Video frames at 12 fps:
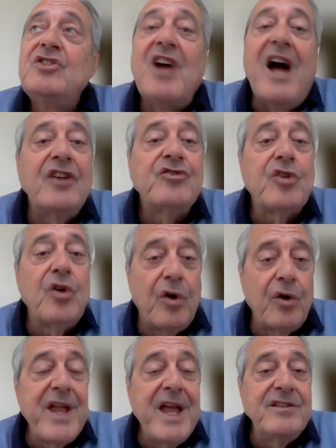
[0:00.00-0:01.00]

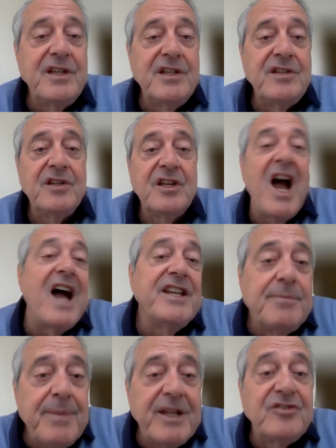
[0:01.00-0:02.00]
task-oriented
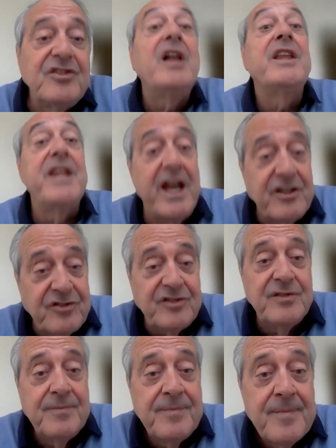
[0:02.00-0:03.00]
guided missile? Yes.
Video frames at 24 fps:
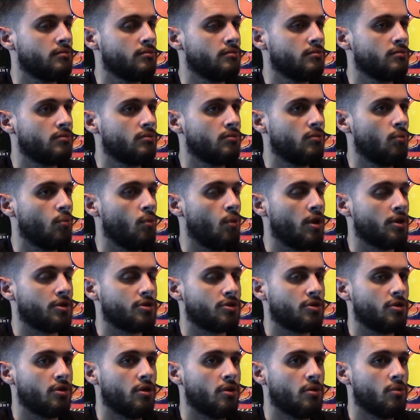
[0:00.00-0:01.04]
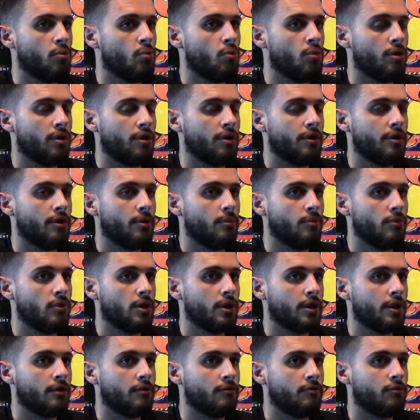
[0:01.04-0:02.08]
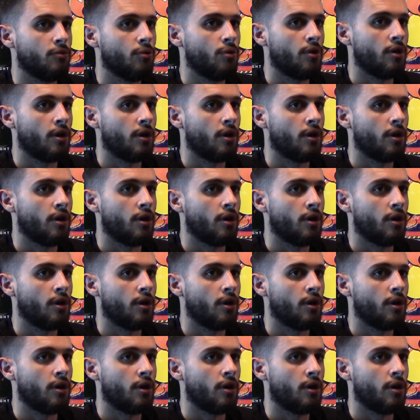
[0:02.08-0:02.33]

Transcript: what's the word I'm looking for?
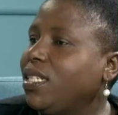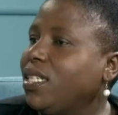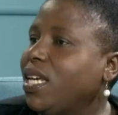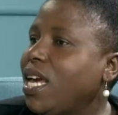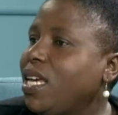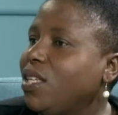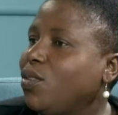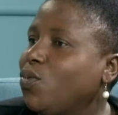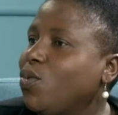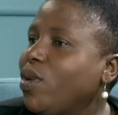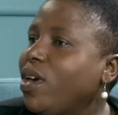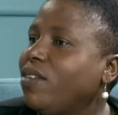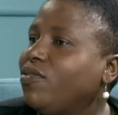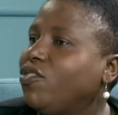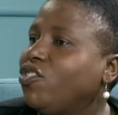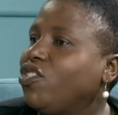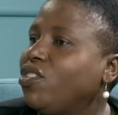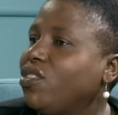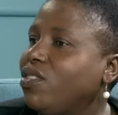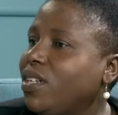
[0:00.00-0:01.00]
case, we have
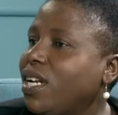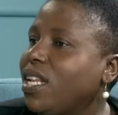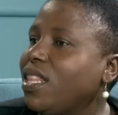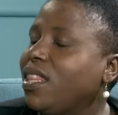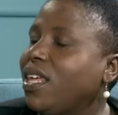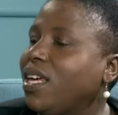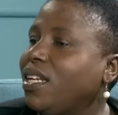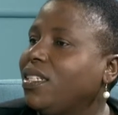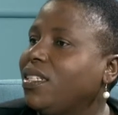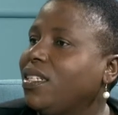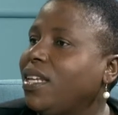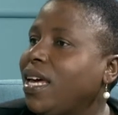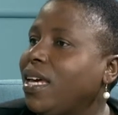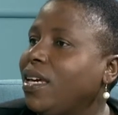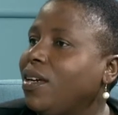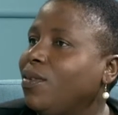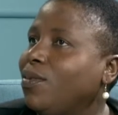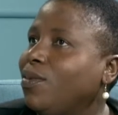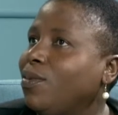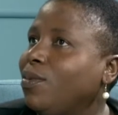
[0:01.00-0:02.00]
children that
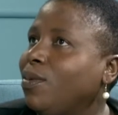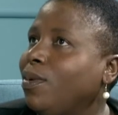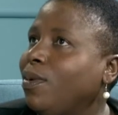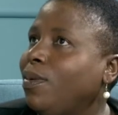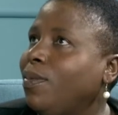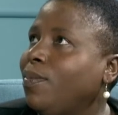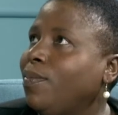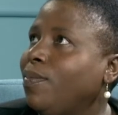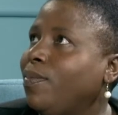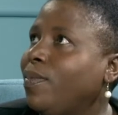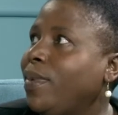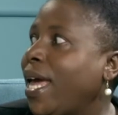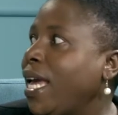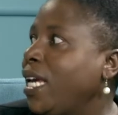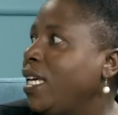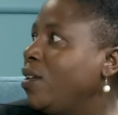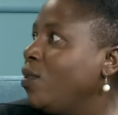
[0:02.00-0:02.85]
like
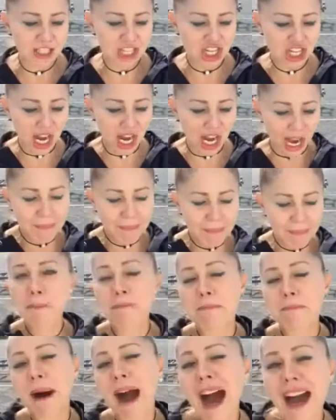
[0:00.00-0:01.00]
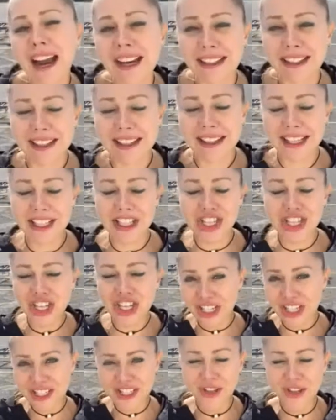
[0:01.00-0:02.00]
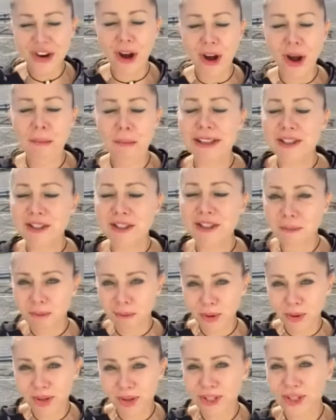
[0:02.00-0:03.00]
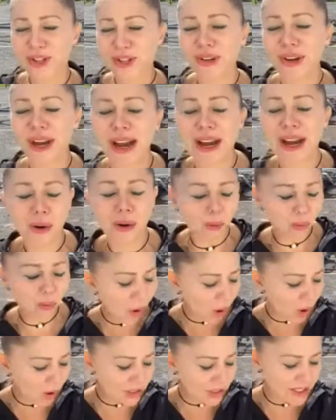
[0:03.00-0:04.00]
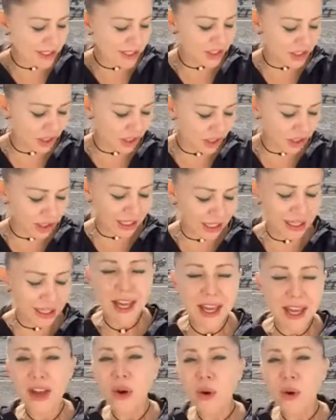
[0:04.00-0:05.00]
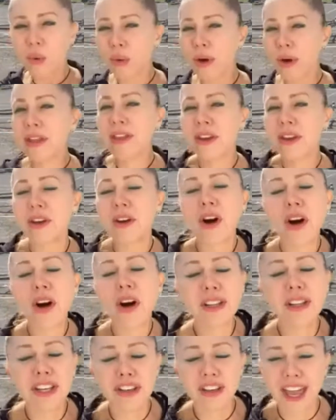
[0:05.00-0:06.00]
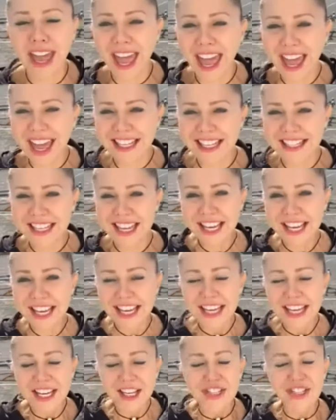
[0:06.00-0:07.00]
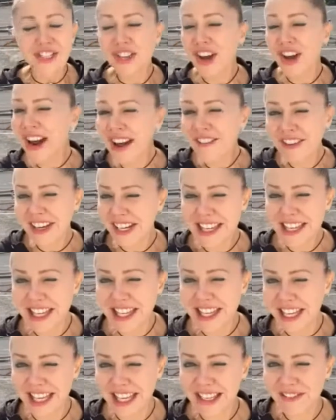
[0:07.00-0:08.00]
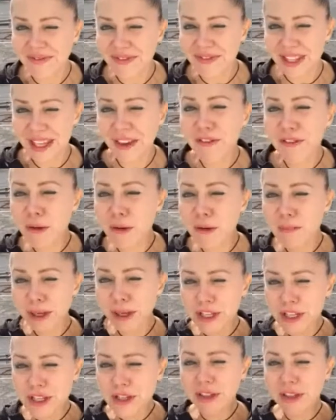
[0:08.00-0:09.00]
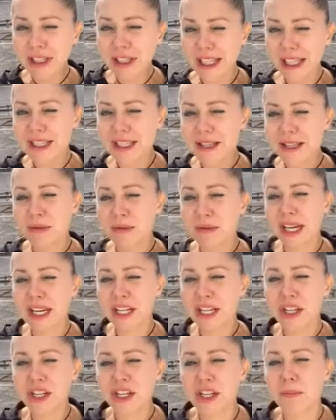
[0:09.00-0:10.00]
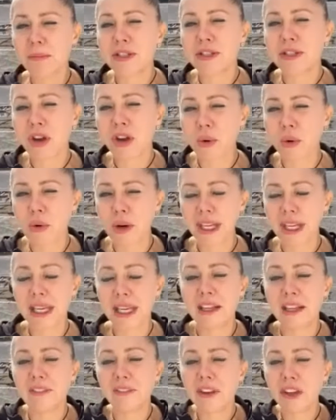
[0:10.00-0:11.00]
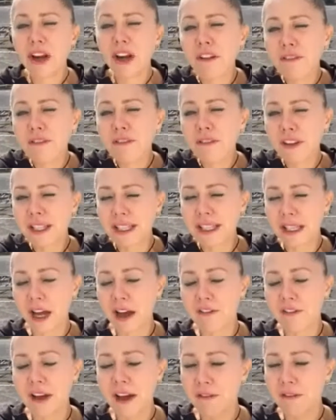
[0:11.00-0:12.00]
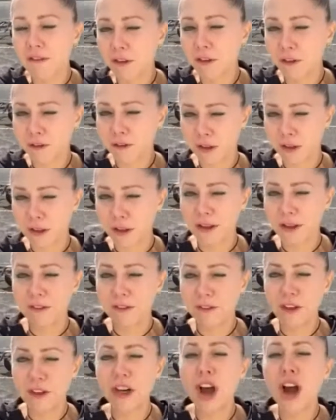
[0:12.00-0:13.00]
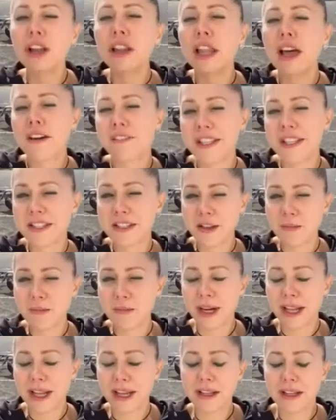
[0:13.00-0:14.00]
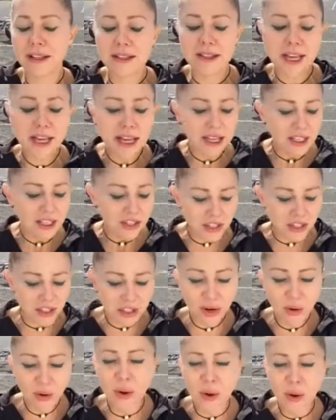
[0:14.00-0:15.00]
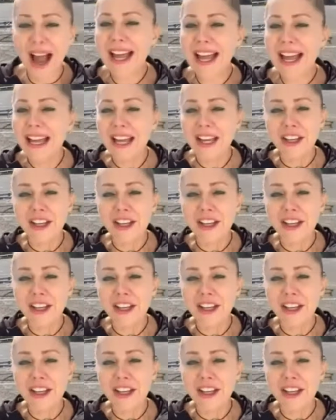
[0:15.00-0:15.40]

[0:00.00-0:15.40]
champion partner that cheers you up and supports you and walks the journey with you, holding your hand, you don't have anything. If your personal intimate relationship is not working, if you're not feeling loved and fulfilled, if you're not loving someone else, do you know what?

**Problem to solve:** Each line of the data that contains "frames" belongs in the answer.

**Result:**
Video frames at 12 fps:
Video frames at 24 fps:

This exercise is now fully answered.